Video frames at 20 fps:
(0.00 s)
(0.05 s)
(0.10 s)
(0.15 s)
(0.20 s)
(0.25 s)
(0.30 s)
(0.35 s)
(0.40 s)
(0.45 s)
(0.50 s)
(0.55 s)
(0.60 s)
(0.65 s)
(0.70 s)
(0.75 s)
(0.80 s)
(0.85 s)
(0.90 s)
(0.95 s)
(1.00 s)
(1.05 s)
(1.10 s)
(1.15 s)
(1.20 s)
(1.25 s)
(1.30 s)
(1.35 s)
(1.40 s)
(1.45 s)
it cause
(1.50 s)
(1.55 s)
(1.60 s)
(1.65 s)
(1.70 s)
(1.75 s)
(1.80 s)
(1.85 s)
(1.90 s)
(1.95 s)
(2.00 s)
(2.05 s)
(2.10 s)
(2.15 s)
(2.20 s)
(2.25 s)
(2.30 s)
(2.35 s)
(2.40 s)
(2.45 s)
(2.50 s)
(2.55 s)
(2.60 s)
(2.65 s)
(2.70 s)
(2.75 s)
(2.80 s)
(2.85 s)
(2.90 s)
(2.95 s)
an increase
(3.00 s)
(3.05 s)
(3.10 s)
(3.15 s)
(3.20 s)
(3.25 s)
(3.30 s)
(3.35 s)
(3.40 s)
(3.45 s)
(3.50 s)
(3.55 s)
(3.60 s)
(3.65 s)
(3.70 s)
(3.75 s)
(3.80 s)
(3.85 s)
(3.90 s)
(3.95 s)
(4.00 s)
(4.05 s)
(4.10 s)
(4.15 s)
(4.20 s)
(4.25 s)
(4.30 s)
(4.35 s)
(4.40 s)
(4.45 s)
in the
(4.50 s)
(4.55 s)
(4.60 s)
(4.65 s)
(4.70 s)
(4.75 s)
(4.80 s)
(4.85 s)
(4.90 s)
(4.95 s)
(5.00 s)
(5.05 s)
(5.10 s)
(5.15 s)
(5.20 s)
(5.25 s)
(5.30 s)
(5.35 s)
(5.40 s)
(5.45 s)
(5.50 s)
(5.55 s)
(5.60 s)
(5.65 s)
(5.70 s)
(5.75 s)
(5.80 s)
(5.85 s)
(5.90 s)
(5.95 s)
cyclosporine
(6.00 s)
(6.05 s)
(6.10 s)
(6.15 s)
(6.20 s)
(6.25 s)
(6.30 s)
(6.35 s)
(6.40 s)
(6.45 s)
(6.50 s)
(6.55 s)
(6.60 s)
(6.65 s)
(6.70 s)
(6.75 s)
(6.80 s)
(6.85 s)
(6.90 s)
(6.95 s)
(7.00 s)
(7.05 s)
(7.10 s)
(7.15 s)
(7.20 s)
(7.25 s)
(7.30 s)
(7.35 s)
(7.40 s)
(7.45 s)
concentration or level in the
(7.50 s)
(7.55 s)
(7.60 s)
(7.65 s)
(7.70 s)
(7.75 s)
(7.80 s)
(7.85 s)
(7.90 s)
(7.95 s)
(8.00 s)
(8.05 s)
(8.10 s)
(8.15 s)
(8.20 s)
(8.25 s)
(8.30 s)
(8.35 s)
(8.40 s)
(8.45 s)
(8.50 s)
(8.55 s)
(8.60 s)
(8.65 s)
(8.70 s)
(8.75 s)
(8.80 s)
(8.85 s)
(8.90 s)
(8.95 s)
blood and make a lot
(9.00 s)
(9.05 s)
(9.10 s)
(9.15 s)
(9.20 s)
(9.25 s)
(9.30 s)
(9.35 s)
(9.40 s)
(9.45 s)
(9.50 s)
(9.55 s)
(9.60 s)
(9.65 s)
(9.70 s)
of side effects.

_About this task:_
Line by line, restate the data exactly.

_Solution for this problem:_
Video frames at 20 fps:
(0.00 s)
(0.05 s)
(0.10 s)
(0.15 s)
(0.20 s)
(0.25 s)
(0.30 s)
(0.35 s)
(0.40 s)
(0.45 s)
(0.50 s)
(0.55 s)
(0.60 s)
(0.65 s)
(0.70 s)
(0.75 s)
(0.80 s)
(0.85 s)
(0.90 s)
(0.95 s)
(1.00 s)
(1.05 s)
(1.10 s)
(1.15 s)
(1.20 s)
(1.25 s)
(1.30 s)
(1.35 s)
(1.40 s)
(1.45 s)
it cause
(1.50 s)
(1.55 s)
(1.60 s)
(1.65 s)
(1.70 s)
(1.75 s)
(1.80 s)
(1.85 s)
(1.90 s)
(1.95 s)
(2.00 s)
(2.05 s)
(2.10 s)
(2.15 s)
(2.20 s)
(2.25 s)
(2.30 s)
(2.35 s)
(2.40 s)
(2.45 s)
(2.50 s)
(2.55 s)
(2.60 s)
(2.65 s)
(2.70 s)
(2.75 s)
(2.80 s)
(2.85 s)
(2.90 s)
(2.95 s)
an increase
(3.00 s)
(3.05 s)
(3.10 s)
(3.15 s)
(3.20 s)
(3.25 s)
(3.30 s)
(3.35 s)
(3.40 s)
(3.45 s)
(3.50 s)
(3.55 s)
(3.60 s)
(3.65 s)
(3.70 s)
(3.75 s)
(3.80 s)
(3.85 s)
(3.90 s)
(3.95 s)
(4.00 s)
(4.05 s)
(4.10 s)
(4.15 s)
(4.20 s)
(4.25 s)
(4.30 s)
(4.35 s)
(4.40 s)
(4.45 s)
in the
(4.50 s)
(4.55 s)
(4.60 s)
(4.65 s)
(4.70 s)
(4.75 s)
(4.80 s)
(4.85 s)
(4.90 s)
(4.95 s)
(5.00 s)
(5.05 s)
(5.10 s)
(5.15 s)
(5.20 s)
(5.25 s)
(5.30 s)
(5.35 s)
(5.40 s)
(5.45 s)
(5.50 s)
(5.55 s)
(5.60 s)
(5.65 s)
(5.70 s)
(5.75 s)
(5.80 s)
(5.85 s)
(5.90 s)
(5.95 s)
cyclosporine
(6.00 s)
(6.05 s)
(6.10 s)
(6.15 s)
(6.20 s)
(6.25 s)
(6.30 s)
(6.35 s)
(6.40 s)
(6.45 s)
(6.50 s)
(6.55 s)
(6.60 s)
(6.65 s)
(6.70 s)
(6.75 s)
(6.80 s)
(6.85 s)
(6.90 s)
(6.95 s)
(7.00 s)
(7.05 s)
(7.10 s)
(7.15 s)
(7.20 s)
(7.25 s)
(7.30 s)
(7.35 s)
(7.40 s)
(7.45 s)
concentration or level in the
(7.50 s)
(7.55 s)
(7.60 s)
(7.65 s)
(7.70 s)
(7.75 s)
(7.80 s)
(7.85 s)
(7.90 s)
(7.95 s)
(8.00 s)
(8.05 s)
(8.10 s)
(8.15 s)
(8.20 s)
(8.25 s)
(8.30 s)
(8.35 s)
(8.40 s)
(8.45 s)
(8.50 s)
(8.55 s)
(8.60 s)
(8.65 s)
(8.70 s)
(8.75 s)
(8.80 s)
(8.85 s)
(8.90 s)
(8.95 s)
blood and make a lot
(9.00 s)
(9.05 s)
(9.10 s)
(9.15 s)
(9.20 s)
(9.25 s)
(9.30 s)
(9.35 s)
(9.40 s)
(9.45 s)
(9.50 s)
(9.55 s)
(9.60 s)
(9.65 s)
(9.70 s)
of side effects.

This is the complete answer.